Guardé silencio unos instantes abrumado por la historia de los millares, quizá incluso decenas o centenares de miles de judíos que habían seguido a un mesías casado con una ramera y dispuesto a cambiar la Torah y que, al fin y a la postre, se había convertido al islam.
—¿Qué pasó con sus seguidores? —pregunté al fin.
—¿Sus seguidores? Me temo que aquello fue una suma interminable de desastres individuales. Por supuesto, algunos cayeron en la desilusión más absoluta y nunca se repusieron. No fueron pocos los que dejaron de creer en el judaísmo como una religión sana y viva, y, como siempre que sucede eso, menudearon las apostasías. Por millares, abrazaron el islam o el cristianismo, convencidos de que lo que habían creído y practicado durante toda su vida anterior era algo endeble, estúpido, incoherente, lo suficientemente poco digno como para no poderlos librar del estigma del fraude que habían sufrido. Otros se empeñaron en seguir creyendo en Sabbatai…
—No puedo…
—Sí, sí, créalo. Supongo que habían dado demasiado de sí mismos como para aceptar ahora que se habían comportado como estúpidos. Insistieron en que Sabbatai era el mesías y se empeñaron en explicar que su conversión al islam formaba parte de su descenso hasta el pecado más horrible para así poder redimir a Israel. Sé que parece un disparate y además lo es, pero puedo asegurarle que en la Cabala hallaron argumentos suficientes para apoyarlo.
—¿Qué fue de Sabbatai?
—Imagino que no debe de ser fácil pasar de mesías a nada de una manera tan rápida —respondió el judío, pero en sus palabras no había un ápice de ironía—. Como ya le he dicho, en más de una ocasión insistió en que el islam era superior al judaísmo y esa circunstancia impulsó a los turcos a permitirle que predicara en las sinagogas. Esperaban, y quizá él mismo se lo había prometido, que Sabbatai arrastrara a más judíos a la fe de Mahoma, pero no fue eso lo que sucedió…
—¿A qué se refiere?
—Verá.
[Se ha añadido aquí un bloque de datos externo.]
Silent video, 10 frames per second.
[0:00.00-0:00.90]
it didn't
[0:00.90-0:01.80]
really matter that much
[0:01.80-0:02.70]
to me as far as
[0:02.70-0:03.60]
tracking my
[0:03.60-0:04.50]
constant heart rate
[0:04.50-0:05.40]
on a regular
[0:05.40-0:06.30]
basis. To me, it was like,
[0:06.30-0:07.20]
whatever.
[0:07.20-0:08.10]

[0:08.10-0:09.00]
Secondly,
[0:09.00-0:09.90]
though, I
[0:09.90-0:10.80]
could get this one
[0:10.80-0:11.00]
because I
Tengo la sensación de que Sabbatai no podía estar sin gente a su alrededor que lo venerara, siquiera como un gran maestro. Al cabo de no mucho tiempo, volvió a enseñar la Cabala y esta vez no se limitó a los judíos sino que también tuvo discípulos musulmanes. Antes de que pudieran darse cuenta las autoridades, había formado un grupo de turcos y judíos que lo veneraban como a su guía espiritual. Seguramente, hoy en día habría creado su secta de la nueva era, hubiera dado seminarios de cabala y autoayuda y habría terminado sus días con mucho dinero y algo de prestigio, pero, a finales del Siglo XVII…
—Entiendo.
—Al final, los turcos se cansaron de él. No convertía a ninguno de sus antiguos correligionarios al islam y además enseñaba cosas demasiado raras. Le quitaron el sueldo oficial que recibía y le ordenaron que abandonara Adrianópolis con destino a Constantinopla. Y entonces… bueno, no sé, quizá entonces se produjo un milagro.
—¿A qué se refiere?
—Pues verá, se cuenta que un día, en una aldea cerca de Constantinopla lo descubrieron recitando salmos. Lo hacía en una tienda, acompañado de otros judíos.
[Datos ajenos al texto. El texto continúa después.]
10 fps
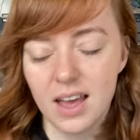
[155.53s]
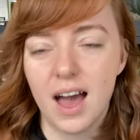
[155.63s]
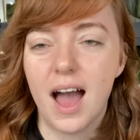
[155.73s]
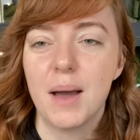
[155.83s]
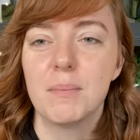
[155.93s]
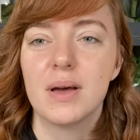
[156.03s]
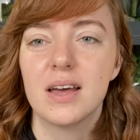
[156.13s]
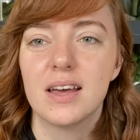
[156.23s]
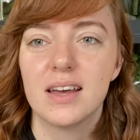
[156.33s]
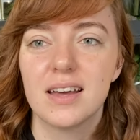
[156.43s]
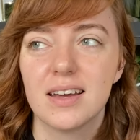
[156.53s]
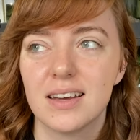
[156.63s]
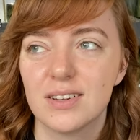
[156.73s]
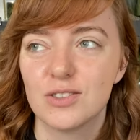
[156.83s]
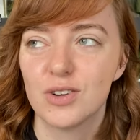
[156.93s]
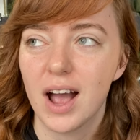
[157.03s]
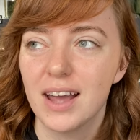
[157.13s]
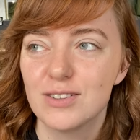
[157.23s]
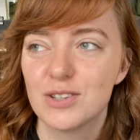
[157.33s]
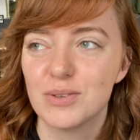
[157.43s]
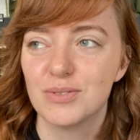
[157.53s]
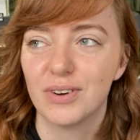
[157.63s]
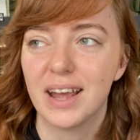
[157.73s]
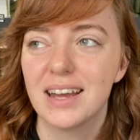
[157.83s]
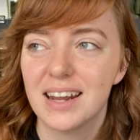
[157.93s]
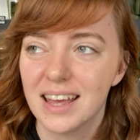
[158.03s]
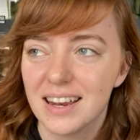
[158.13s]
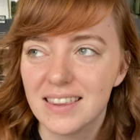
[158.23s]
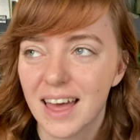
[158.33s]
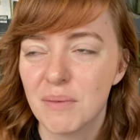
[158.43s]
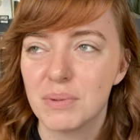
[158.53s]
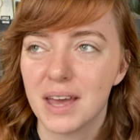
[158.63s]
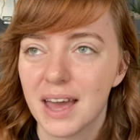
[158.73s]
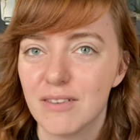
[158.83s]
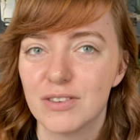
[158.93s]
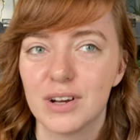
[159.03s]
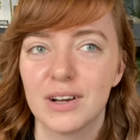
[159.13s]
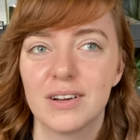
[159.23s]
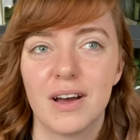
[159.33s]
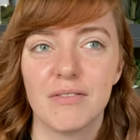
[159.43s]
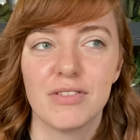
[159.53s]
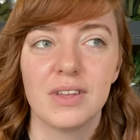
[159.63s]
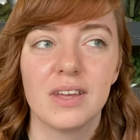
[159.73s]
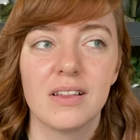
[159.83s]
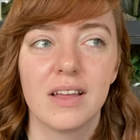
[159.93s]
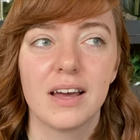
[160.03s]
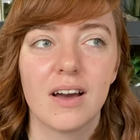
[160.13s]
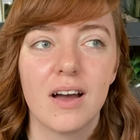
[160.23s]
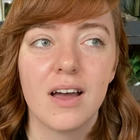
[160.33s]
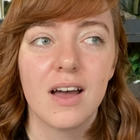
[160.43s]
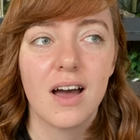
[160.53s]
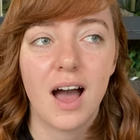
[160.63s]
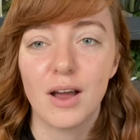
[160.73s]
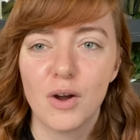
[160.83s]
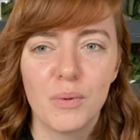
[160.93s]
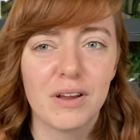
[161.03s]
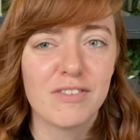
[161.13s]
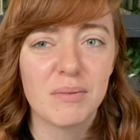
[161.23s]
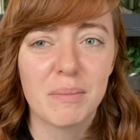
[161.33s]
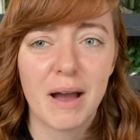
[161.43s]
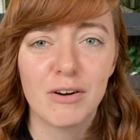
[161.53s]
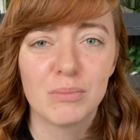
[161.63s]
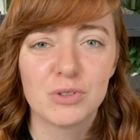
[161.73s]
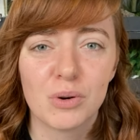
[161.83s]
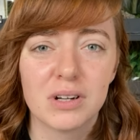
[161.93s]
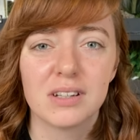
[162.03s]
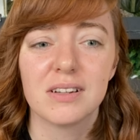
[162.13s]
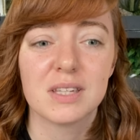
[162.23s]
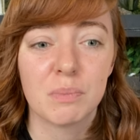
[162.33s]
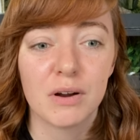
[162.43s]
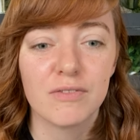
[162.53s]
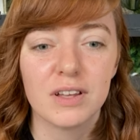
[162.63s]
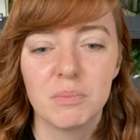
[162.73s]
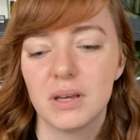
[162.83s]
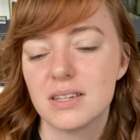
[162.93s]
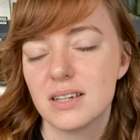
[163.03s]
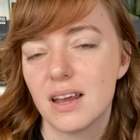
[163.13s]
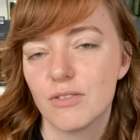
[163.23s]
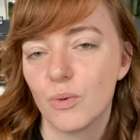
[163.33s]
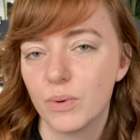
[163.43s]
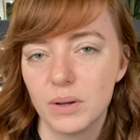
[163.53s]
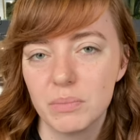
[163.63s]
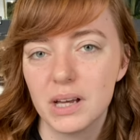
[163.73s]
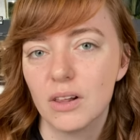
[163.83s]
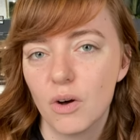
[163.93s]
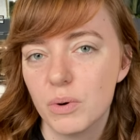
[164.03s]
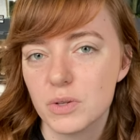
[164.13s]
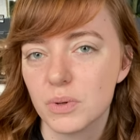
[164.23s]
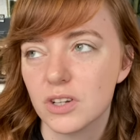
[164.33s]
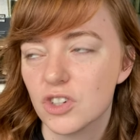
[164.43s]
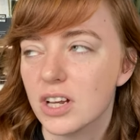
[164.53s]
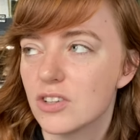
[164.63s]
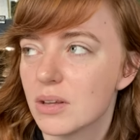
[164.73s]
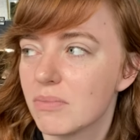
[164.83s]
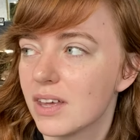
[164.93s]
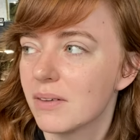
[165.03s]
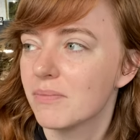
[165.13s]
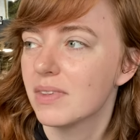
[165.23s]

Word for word: I'm trying to rein in that behavior of thinking like, I don't want to film a pet room tour until it's perfect because it never will be. I'll always want to change something.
—¿Cree usted que regresó al judaísmo?
El judío se encogió de hombros.
—¿Quién puede saberlo? Lo cierto es que el gran visir consideró que lo más prudente era desterrarlo de Constantinopla y ordenó que lo deportaran a Dulcigno, un lugarcito de Montenegro que ahora se llama Ulcini. Allí, cuando su recuerdo aún levantaba resentimiento y esperanza, sí, esperanza por difícil que resulte creerlo, Sabbatai Zvi acabó sus días en soledad.